*Activity*. Your task is to return all of the entries below exactly, leaving out each picture.

[Data entries]
■ ■ ■
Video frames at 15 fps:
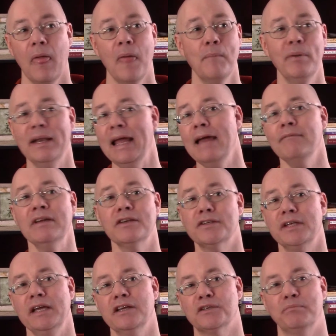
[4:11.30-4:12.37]
but having
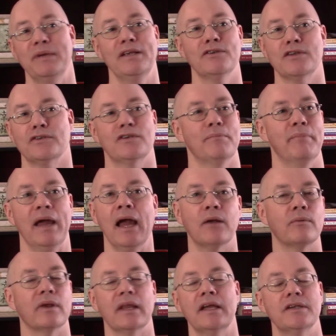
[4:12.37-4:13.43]
sex means it's a bad
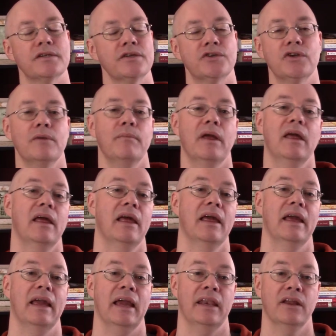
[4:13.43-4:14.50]
relationship,
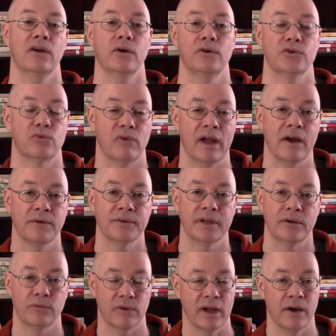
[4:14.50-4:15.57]
and it goes round
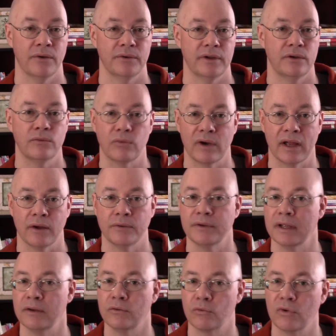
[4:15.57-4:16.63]
and round and round
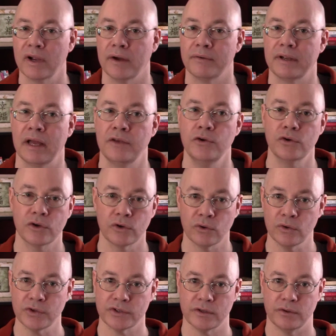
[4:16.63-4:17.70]
and round. And you can
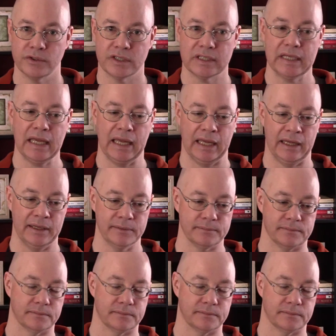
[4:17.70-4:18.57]
also see,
■ ■ ■
*Output of the exercise*.
Video frames at 15 fps:
[4:11.30-4:12.37]
but having
[4:12.37-4:13.43]
sex means it's a bad
[4:13.43-4:14.50]
relationship,
[4:14.50-4:15.57]
and it goes round
[4:15.57-4:16.63]
and round and round
[4:16.63-4:17.70]
and round. And you can
[4:17.70-4:18.57]
also see,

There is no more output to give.